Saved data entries
◇ ◇ ◇ ◇
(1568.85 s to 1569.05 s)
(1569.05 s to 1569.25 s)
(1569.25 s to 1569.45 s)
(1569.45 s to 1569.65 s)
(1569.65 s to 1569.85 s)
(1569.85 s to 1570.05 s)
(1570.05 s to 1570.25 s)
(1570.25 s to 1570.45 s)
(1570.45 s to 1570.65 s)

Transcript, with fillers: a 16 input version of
◇ ◇ ◇ ◇
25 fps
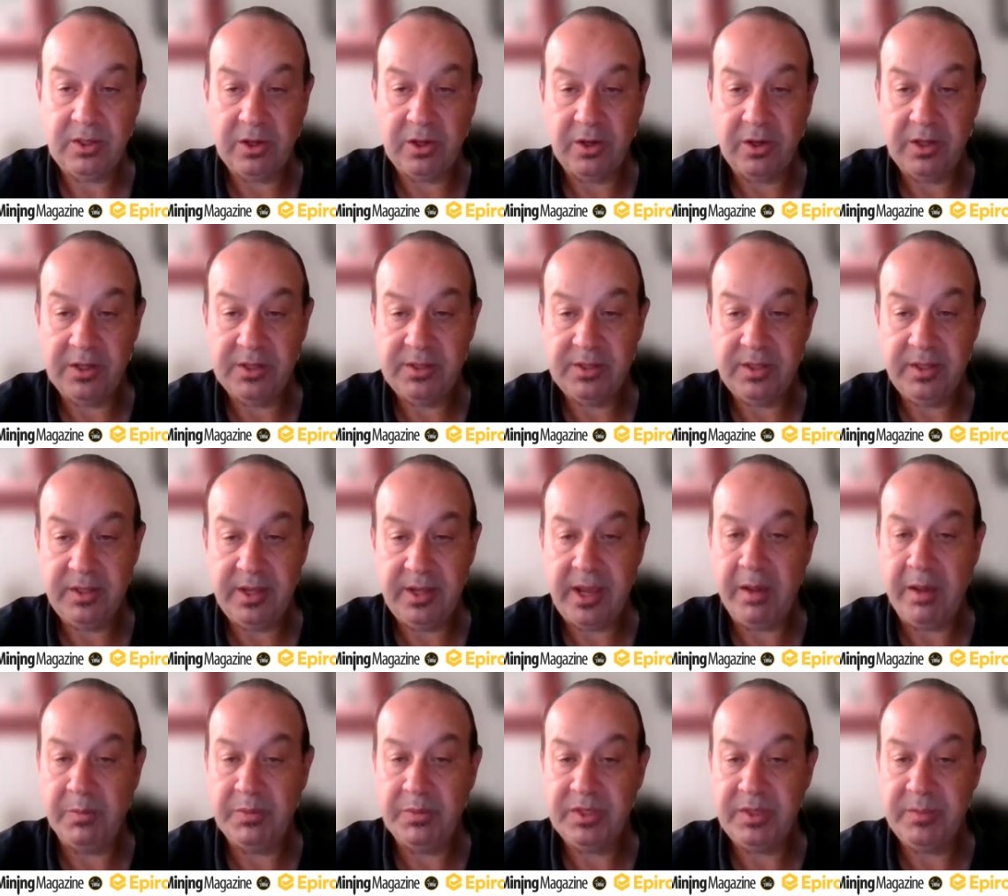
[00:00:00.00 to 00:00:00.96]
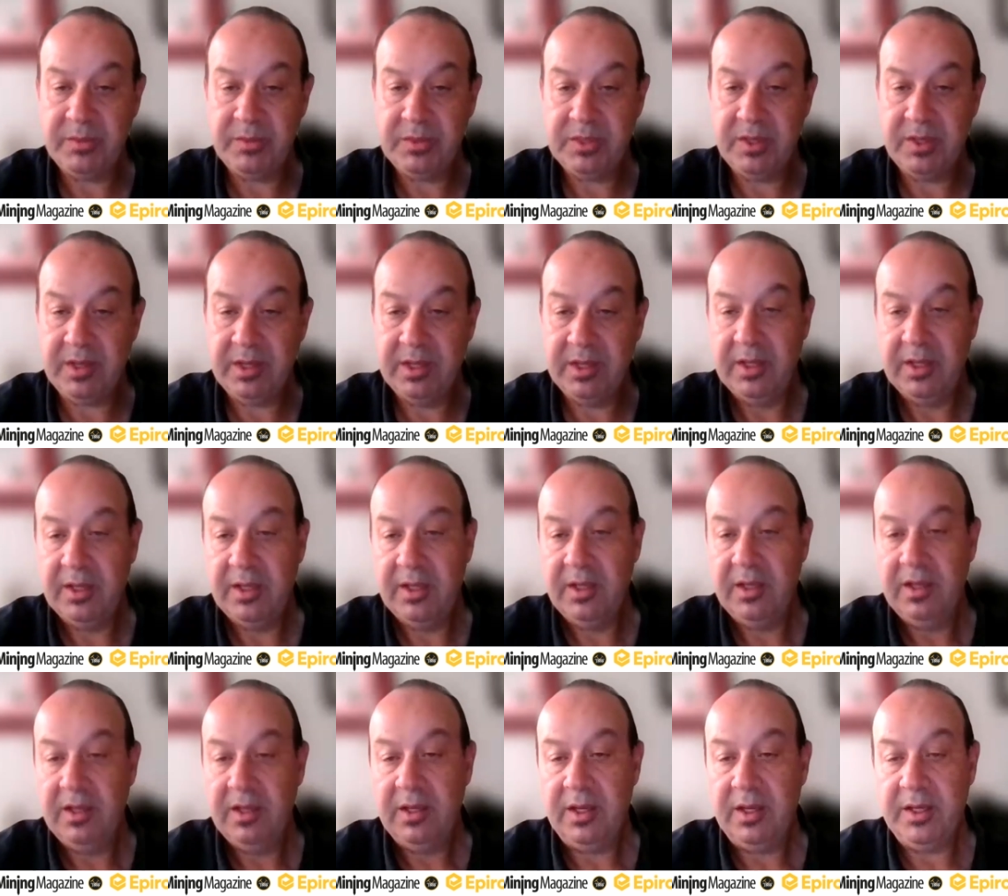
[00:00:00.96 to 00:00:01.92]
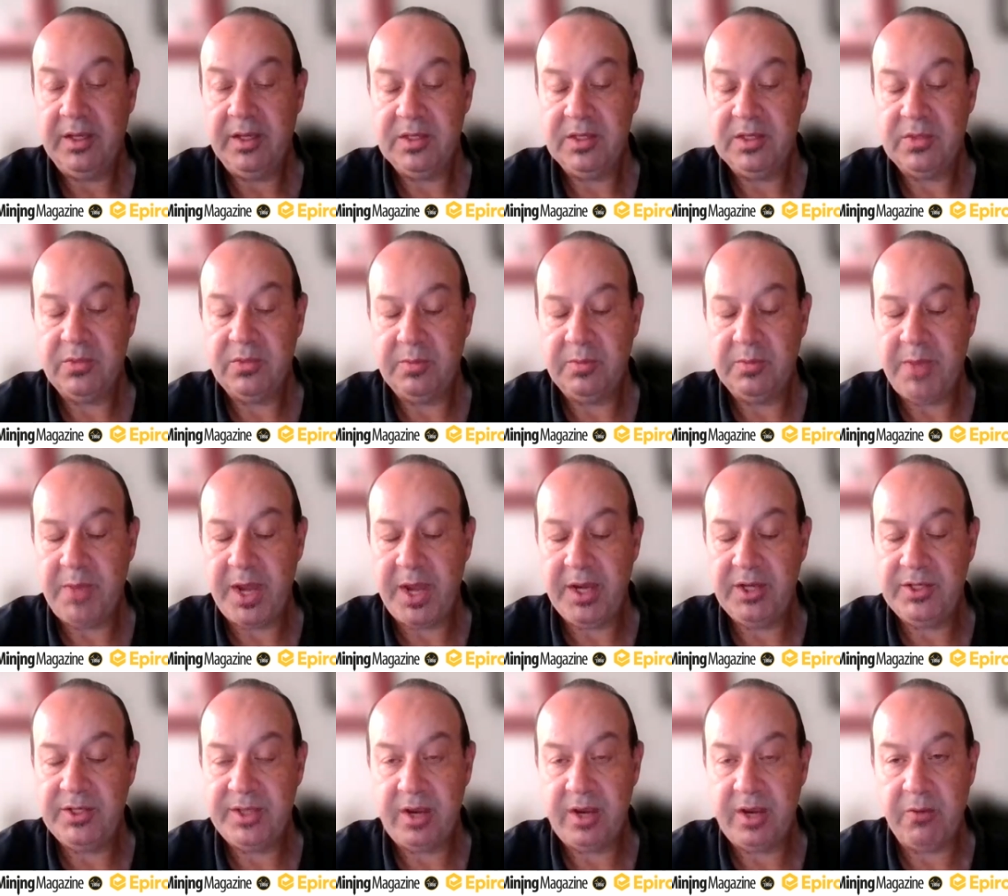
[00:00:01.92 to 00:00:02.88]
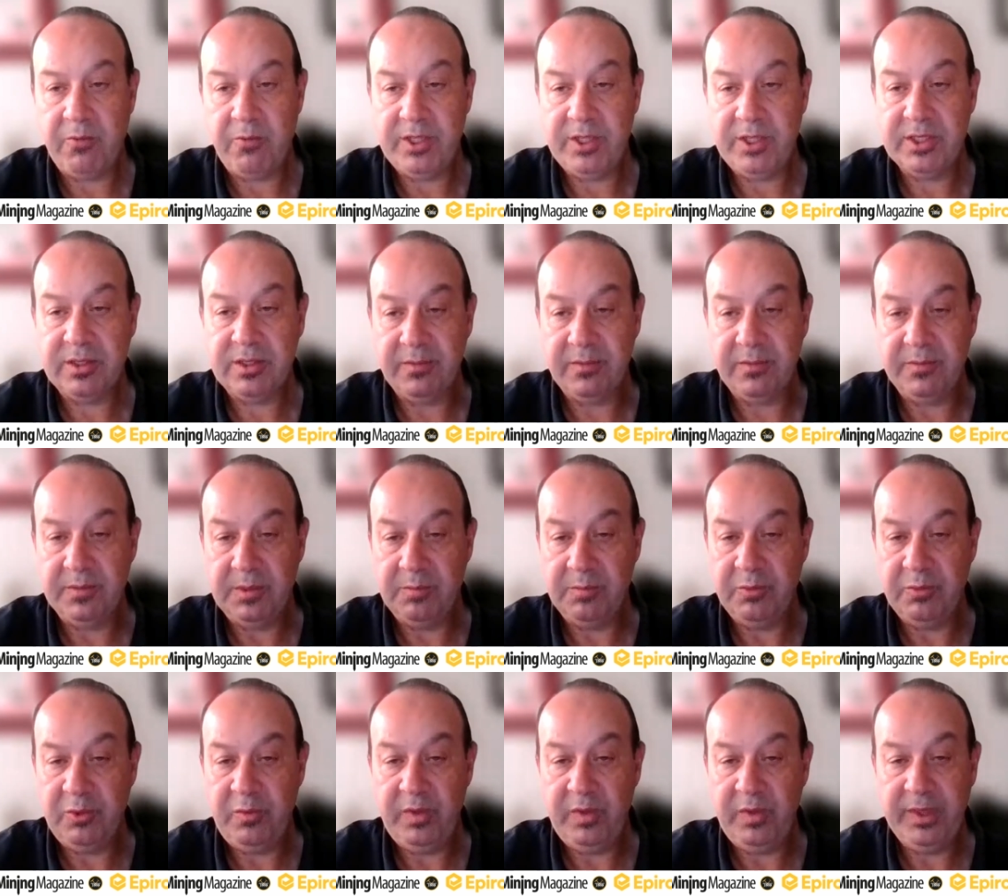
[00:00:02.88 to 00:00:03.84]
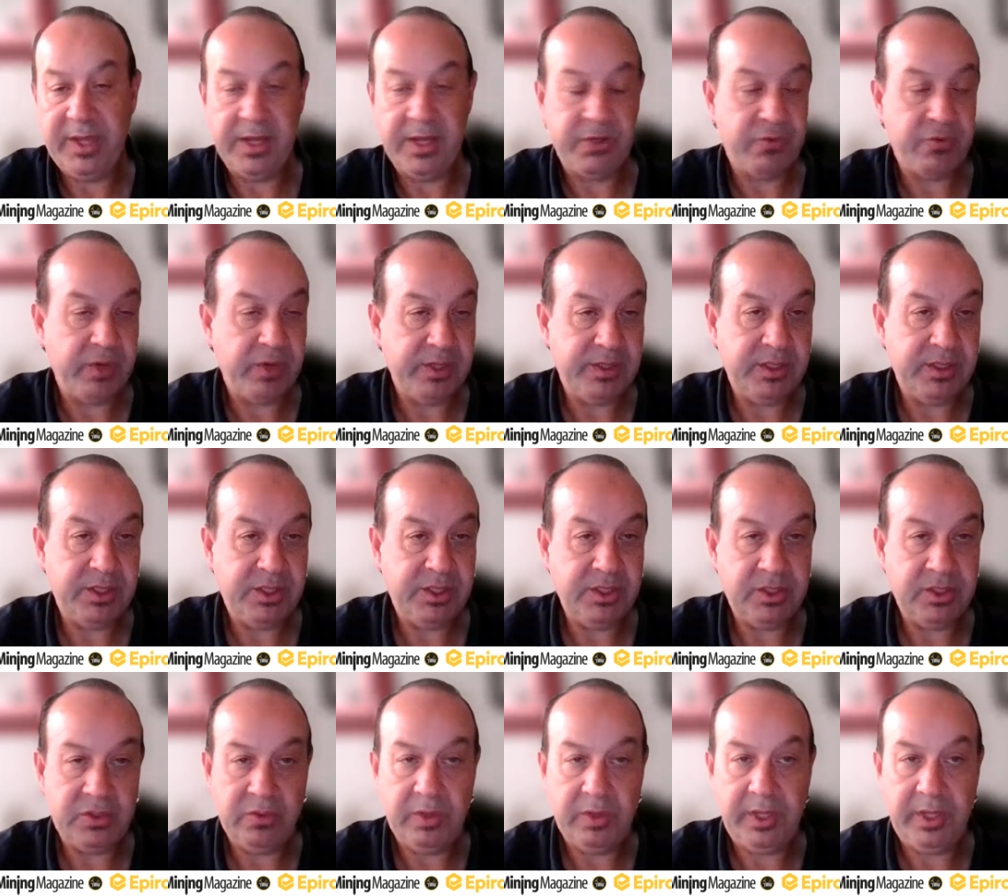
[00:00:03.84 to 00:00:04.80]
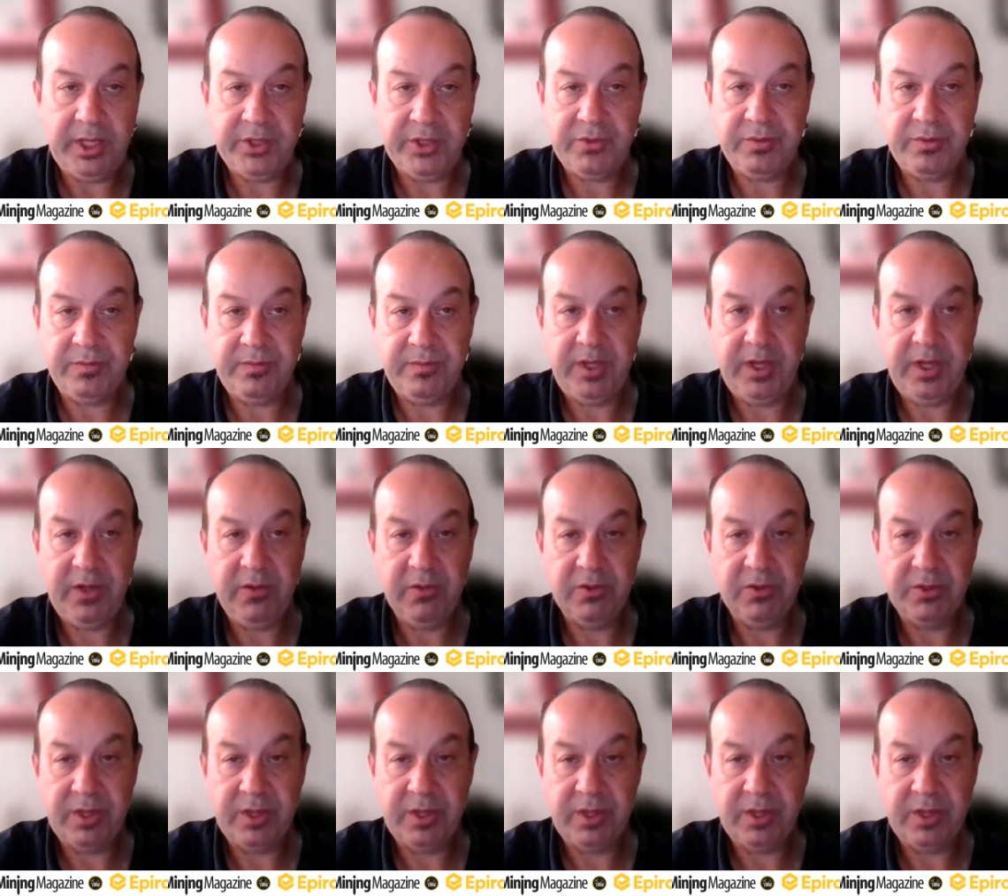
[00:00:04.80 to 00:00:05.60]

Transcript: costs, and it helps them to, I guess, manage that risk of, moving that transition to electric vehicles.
◇ ◇ ◇ ◇
Directions
Above are some records. Reproduce the lines from the one with "[00:00:02.88 to 00:00:03.84]" down to the one with "Transcript: costs, and", keeping both, and leave every picture out.

Exercise solution
[00:00:02.88 to 00:00:03.84]
[00:00:03.84 to 00:00:04.80]
[00:00:04.80 to 00:00:05.60]

Transcript: costs, and it helps them to, I guess, manage that risk of, moving that transition to electric vehicles.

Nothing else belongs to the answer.